Briton Tony Pond, who became a household name in South Africa when he drove rally cars for Nissan, Opel and Toyota during the Eighties, has died. He was 56. CARtoday.com spoke to South African rallying and track racing legend Sarel van der Merwe about the passing of his great rival and friend.
Pond, who lost his battle against pancreatic cancer late last week, was “one of the fiercest competitors from abroad to ever race in this country,” Van der Merwe said. “In his day, he was without a doubt one of the top drivers in the world.

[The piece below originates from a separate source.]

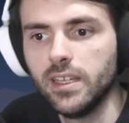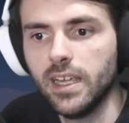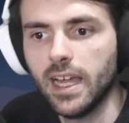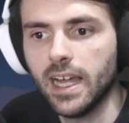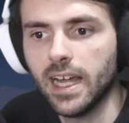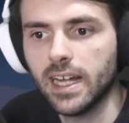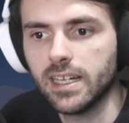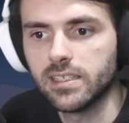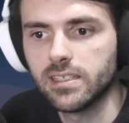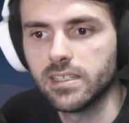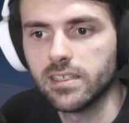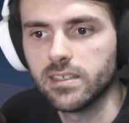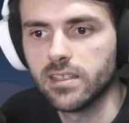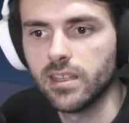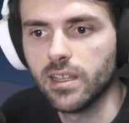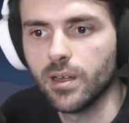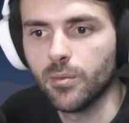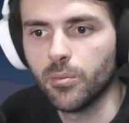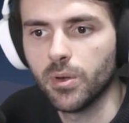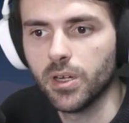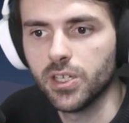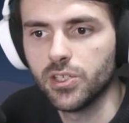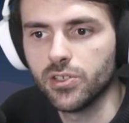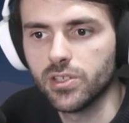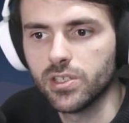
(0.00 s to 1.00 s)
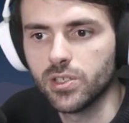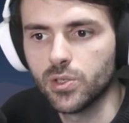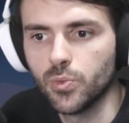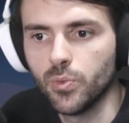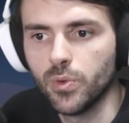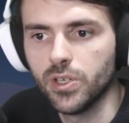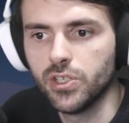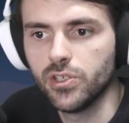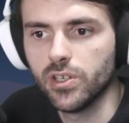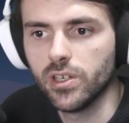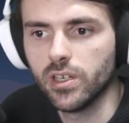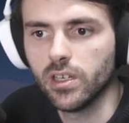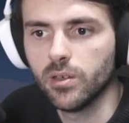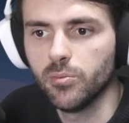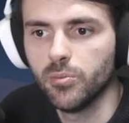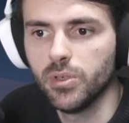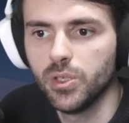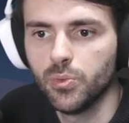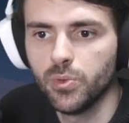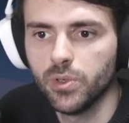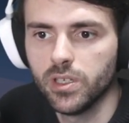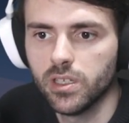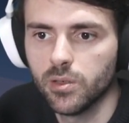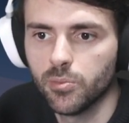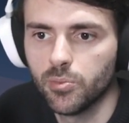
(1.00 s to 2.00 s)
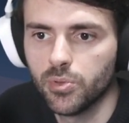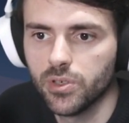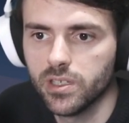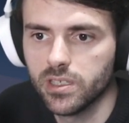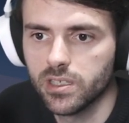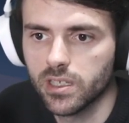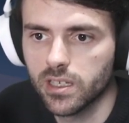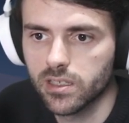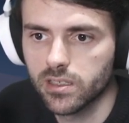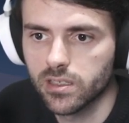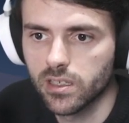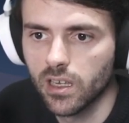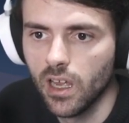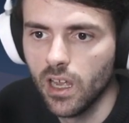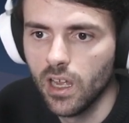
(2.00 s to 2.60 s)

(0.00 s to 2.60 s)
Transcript: access them by just switching between the presets.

“We had some epic dices through the years when he was racing for General Motors (later Opel) and Datsun (later Nissan),” Van der Merwe added. “Tony Pond was a tough campaigner and he never gave up. But he was also a good friend. He will be missed and live on in the memories of SA rally drivers and fans for a long time.”
From his early days in road rallying in Britain, Pond graduated to stage events with a Ford Escort Mexico, and was then signed by Opel in 1975, finishing fourth on the RAC Rally.

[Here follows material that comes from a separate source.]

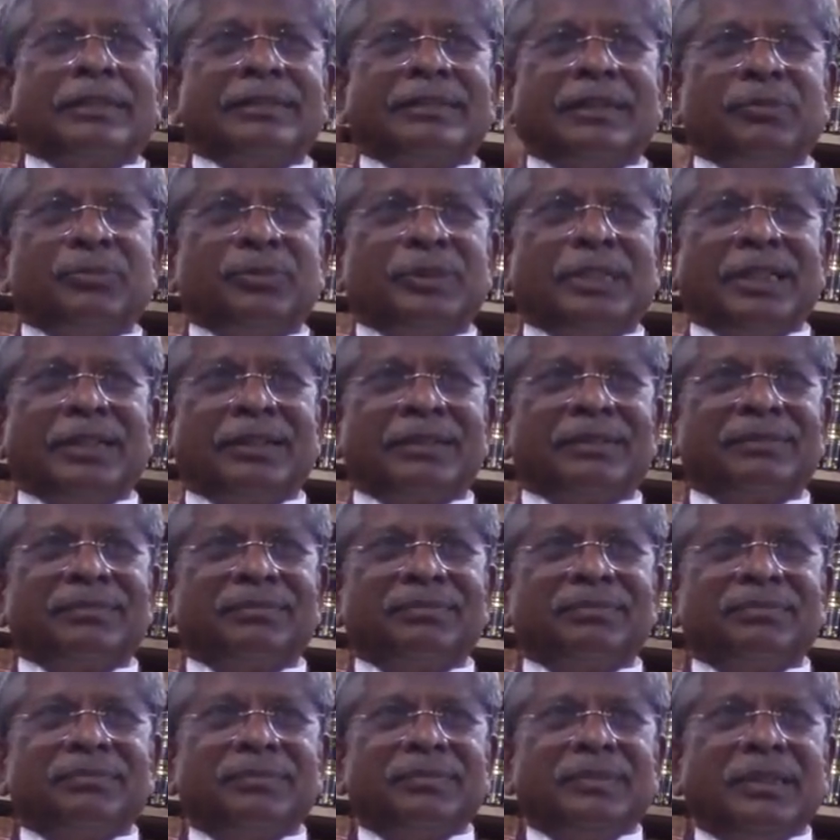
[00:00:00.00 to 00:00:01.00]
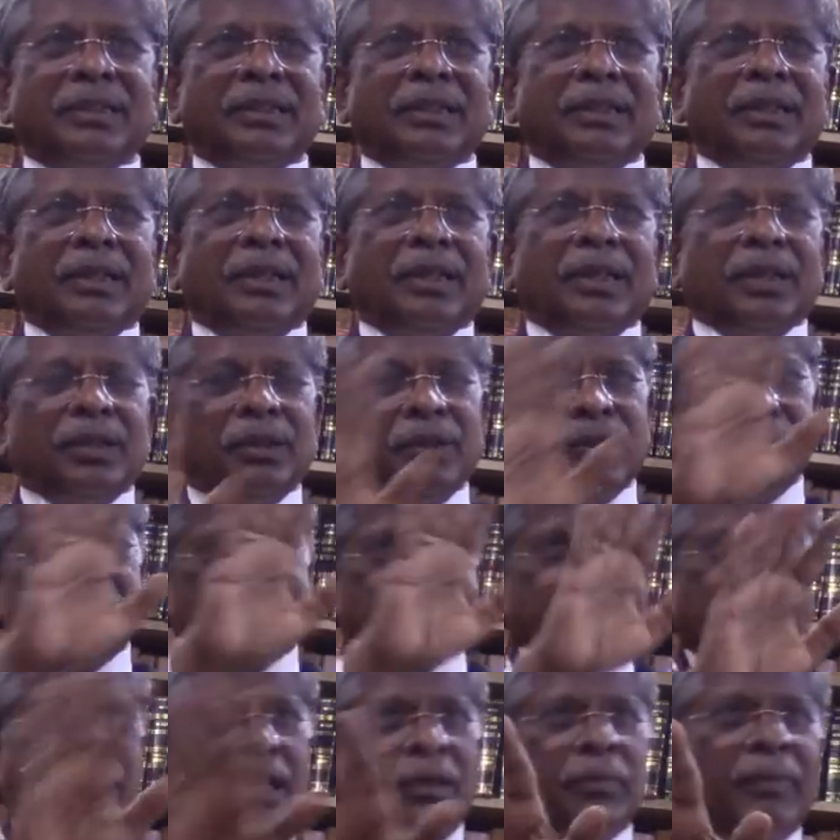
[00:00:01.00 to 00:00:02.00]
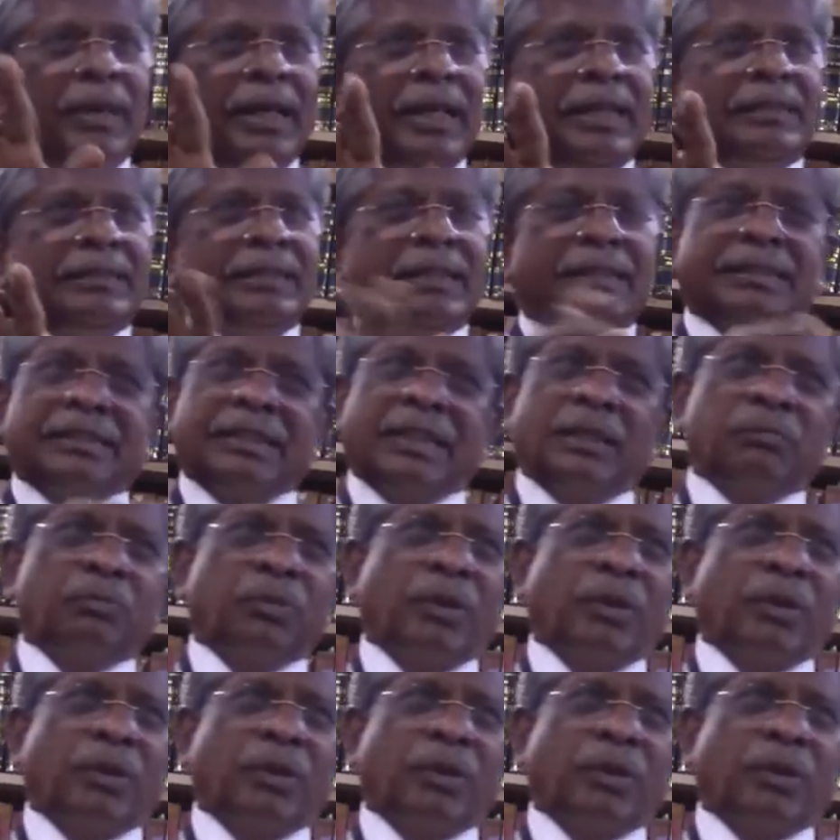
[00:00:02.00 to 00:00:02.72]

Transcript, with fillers: assumption surmise is not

According to , Pond was renowned for his spectacular driving style and made his name in the V8-engined Triumph TR7, twice winning the Manx and Ypres asphalt events. He also drove for other manufacturers such as Talbot, Datsun and Vauxhall.
Pond continued to be linked with British Leyland, driving a Rover Vitesse before beginning the Metro 6R4 programme in the mid Eighties. Perhaps the highpoint of his career was the 1985 RAC Rally, which he finished third in the 6R4, defeated only by the Lancias of Henri Toivonen and Markku Alen.
His international career ended with the demise of Group B, and he returned to the national arena. One of his most famous feats was recording a 160 km/h-average lap of the Manx TT course in a near-standard Rover Vitesse in 1988.
He was also an accomplished circuit racer and came close to winning the Spa 24 Hours in 1984 for Rover. Pond is survived by his wife, Nikki, and son, James.